Justice

Why Calling the Police About Homeless People Isn’t Working

Complaints about San Francisco homelessness have risen, but even if callers simply want to help, shortages means citations are given more often than support.
Protestors against San Francisco's response to homelessness march during the city's 2016 Super BowlCurtis Skinner/Reuters

Donald Trump announced he’d take radical federal action on homelessness in California this month, vowing to clear San Francisco’s “filthy” streets, and potentially rehouse Los Angeles’ Skid Row residents in a government-run detention center.
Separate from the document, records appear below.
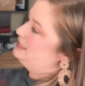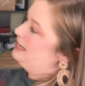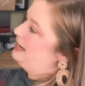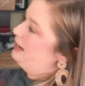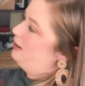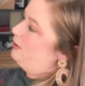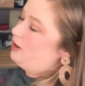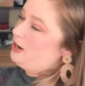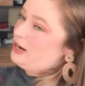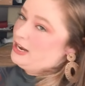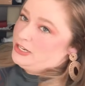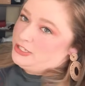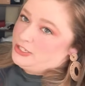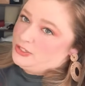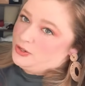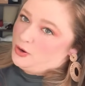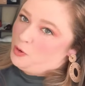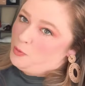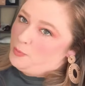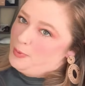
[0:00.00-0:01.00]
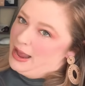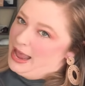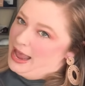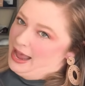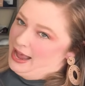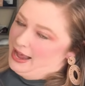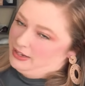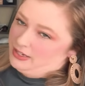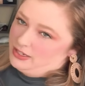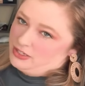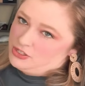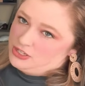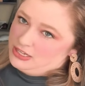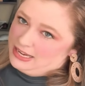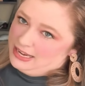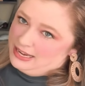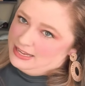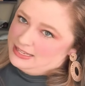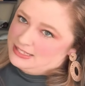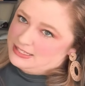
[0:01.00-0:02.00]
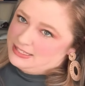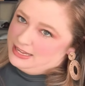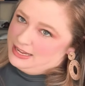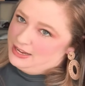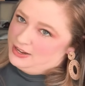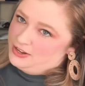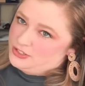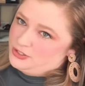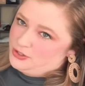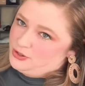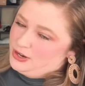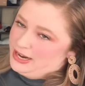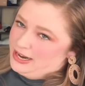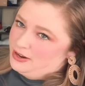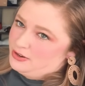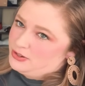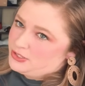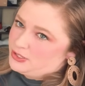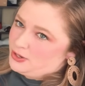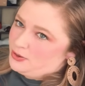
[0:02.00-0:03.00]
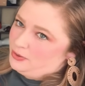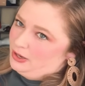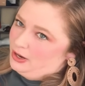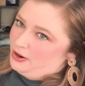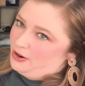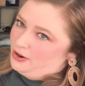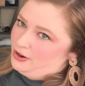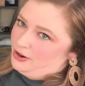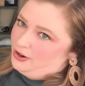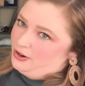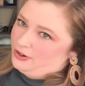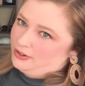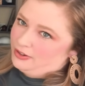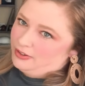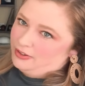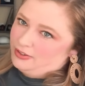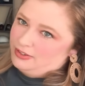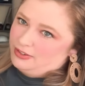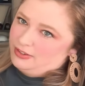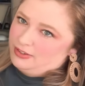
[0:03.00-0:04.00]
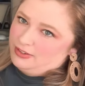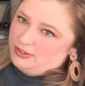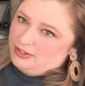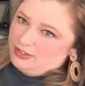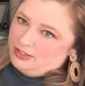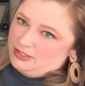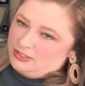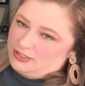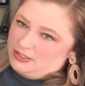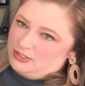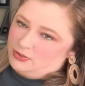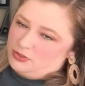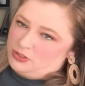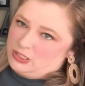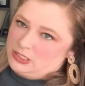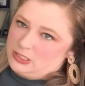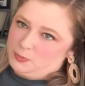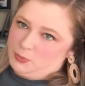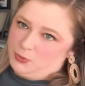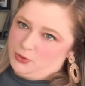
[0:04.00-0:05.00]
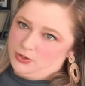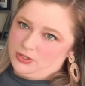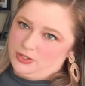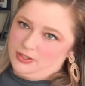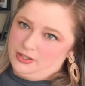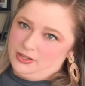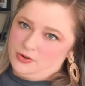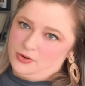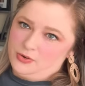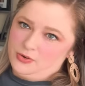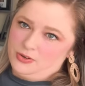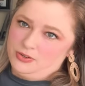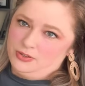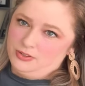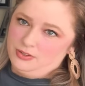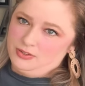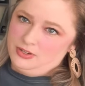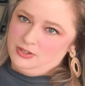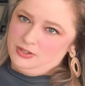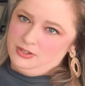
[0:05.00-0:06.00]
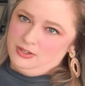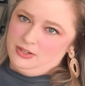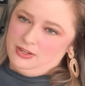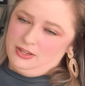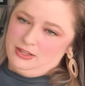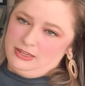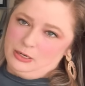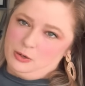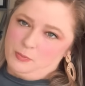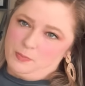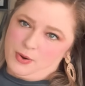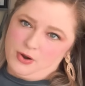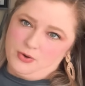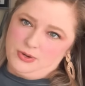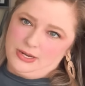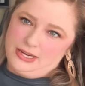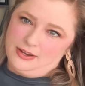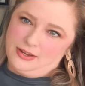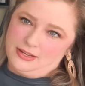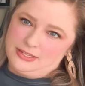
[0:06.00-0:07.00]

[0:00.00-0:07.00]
haircut so bad. She can't see because her hair's so long. So she's sporting a little pony on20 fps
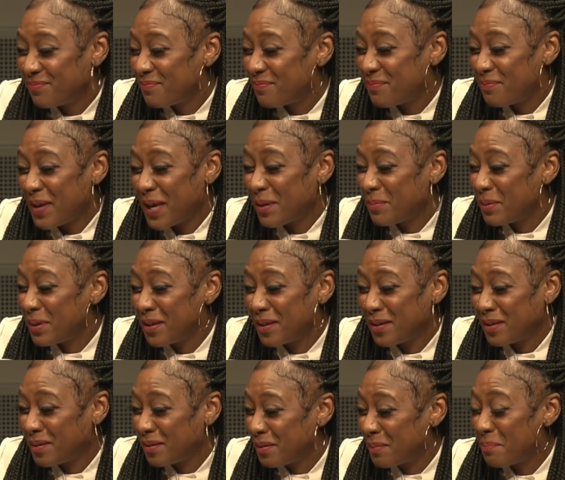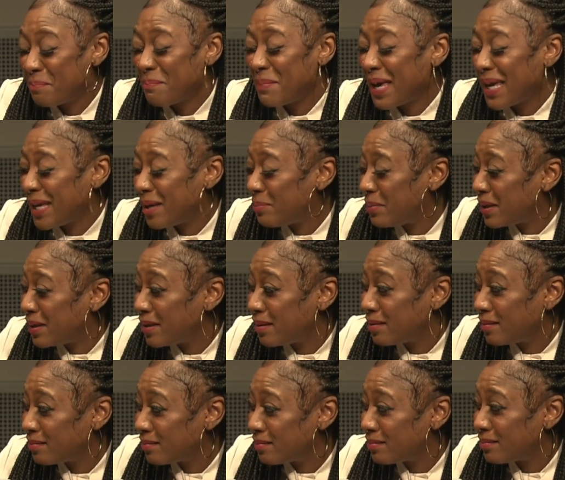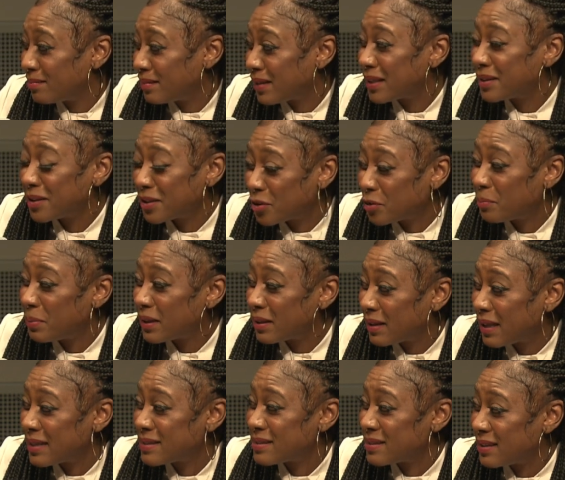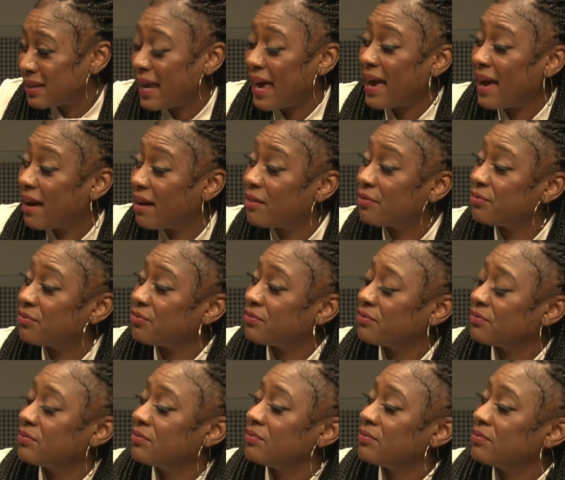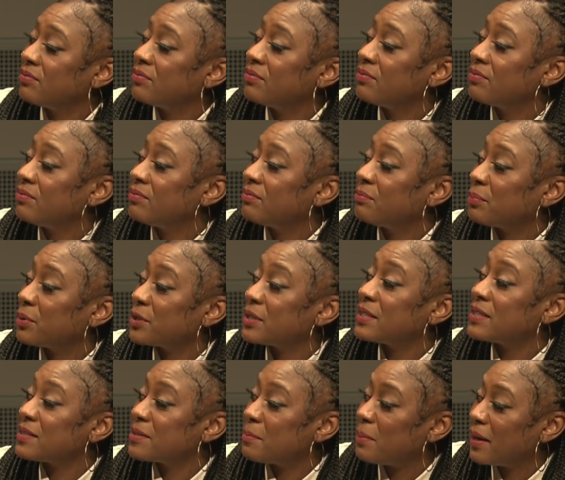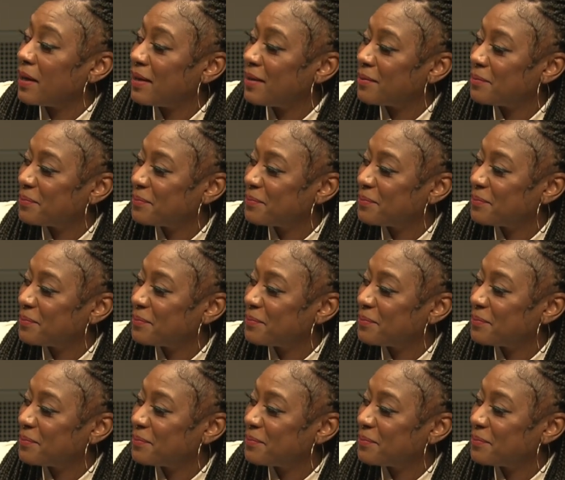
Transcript: Maybe a little bit less than half participate.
It seems he's taking steps to follow through: CityLab reported that the federal government has discussed leasing a building just outside Los Angeles to use as a homeless facility, and Department of Housing and Urban Development secretary Ben Carson toured a San Francisco housing project last week.

Trump’s attention brings with it the specter of federal law enforcement, and his remarks have received the condemnation of liberal city leaders. But as the visible signs of homelessness have multiplied in cities like San Francisco, the unhoused population has not gone unnoticed—or unpunished—by locals, either. San Francisco, which has the most anti-homeless laws of any California city, has also developed an increasingly active approach of what University of California, Berkeley doctoral candidate in sociology Chris Herring calls “complaint-oriented” policing.